"""

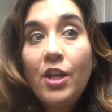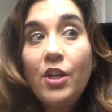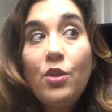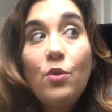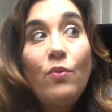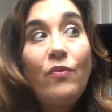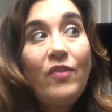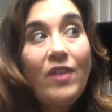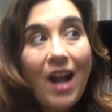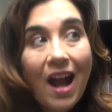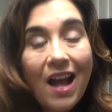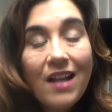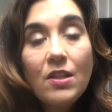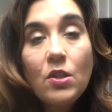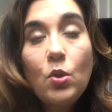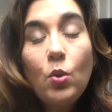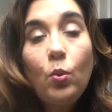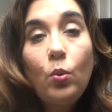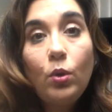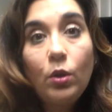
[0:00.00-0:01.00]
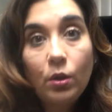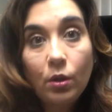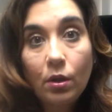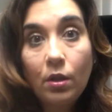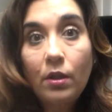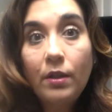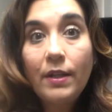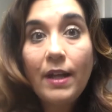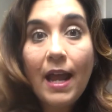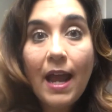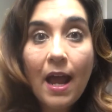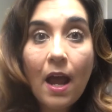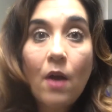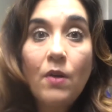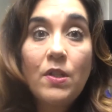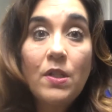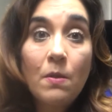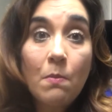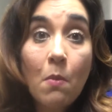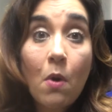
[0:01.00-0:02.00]
You've got to learn
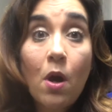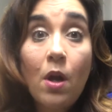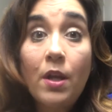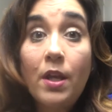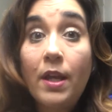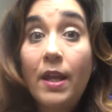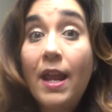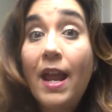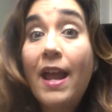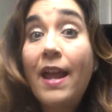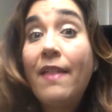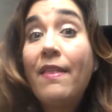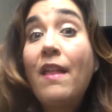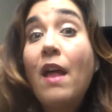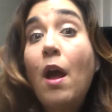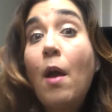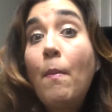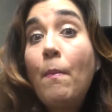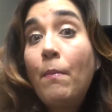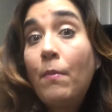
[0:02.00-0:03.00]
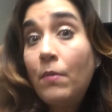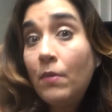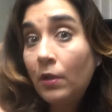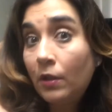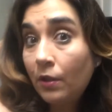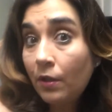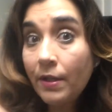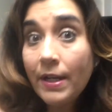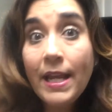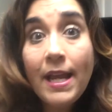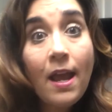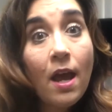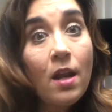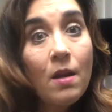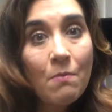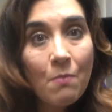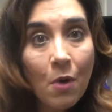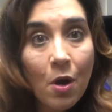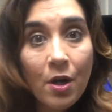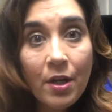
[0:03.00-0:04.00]
how to market. And learning how
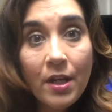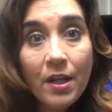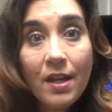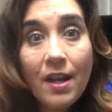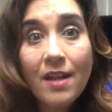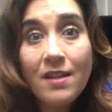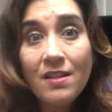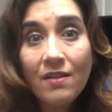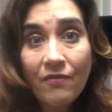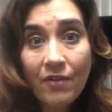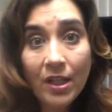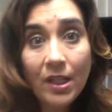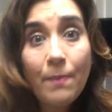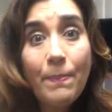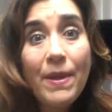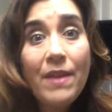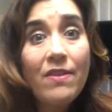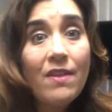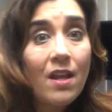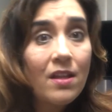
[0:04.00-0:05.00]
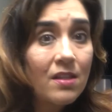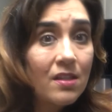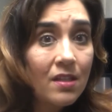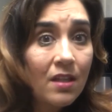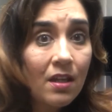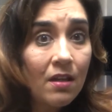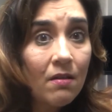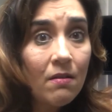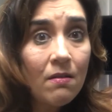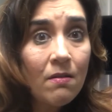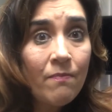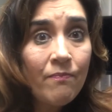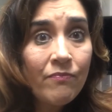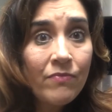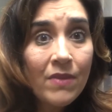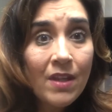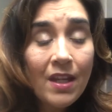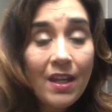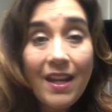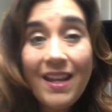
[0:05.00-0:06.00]
to market and developing that skill,
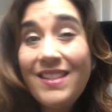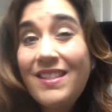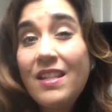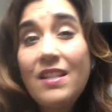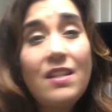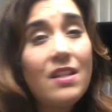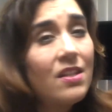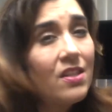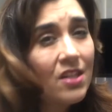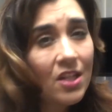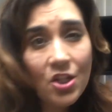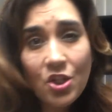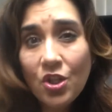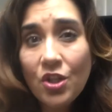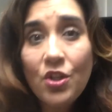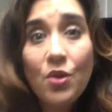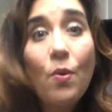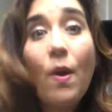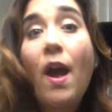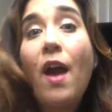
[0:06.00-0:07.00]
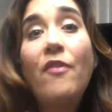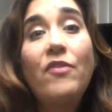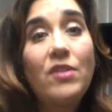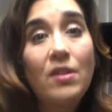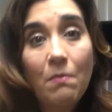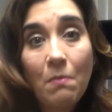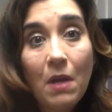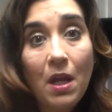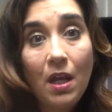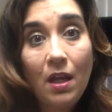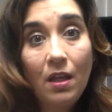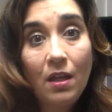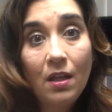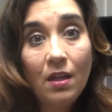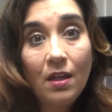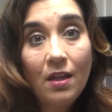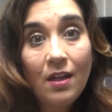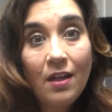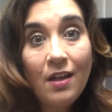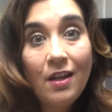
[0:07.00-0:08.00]
it's a decision you have to make.
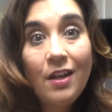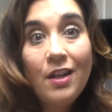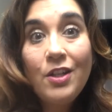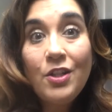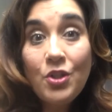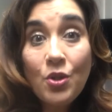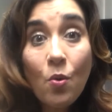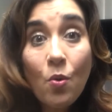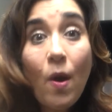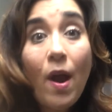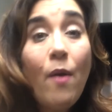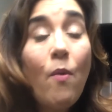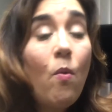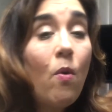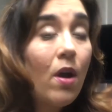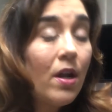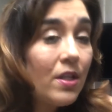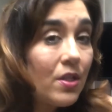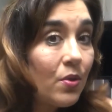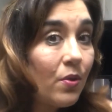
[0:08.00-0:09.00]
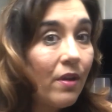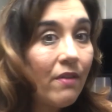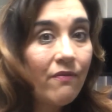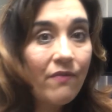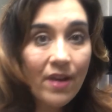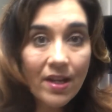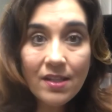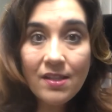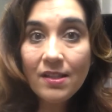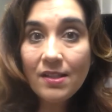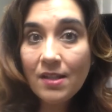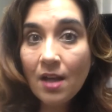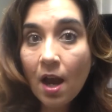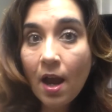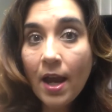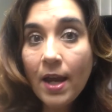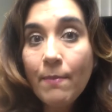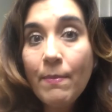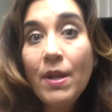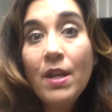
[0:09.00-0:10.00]
Do I want to invest the
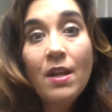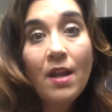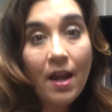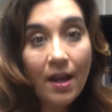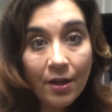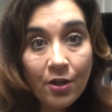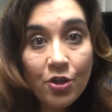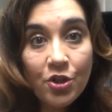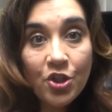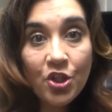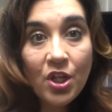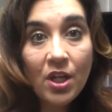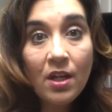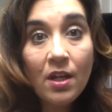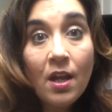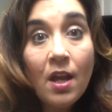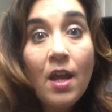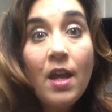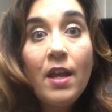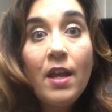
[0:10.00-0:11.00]
time and energy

"""

Once the pictures are set aside, give every line above again without alteration.

[0:00.00-0:01.00]
[0:01.00-0:02.00]
You've got to learn
[0:02.00-0:03.00]
[0:03.00-0:04.00]
how to market. And learning how
[0:04.00-0:05.00]
[0:05.00-0:06.00]
to market and developing that skill,
[0:06.00-0:07.00]
[0:07.00-0:08.00]
it's a decision you have to make.
[0:08.00-0:09.00]
[0:09.00-0:10.00]
Do I want to invest the
[0:10.00-0:11.00]
time and energy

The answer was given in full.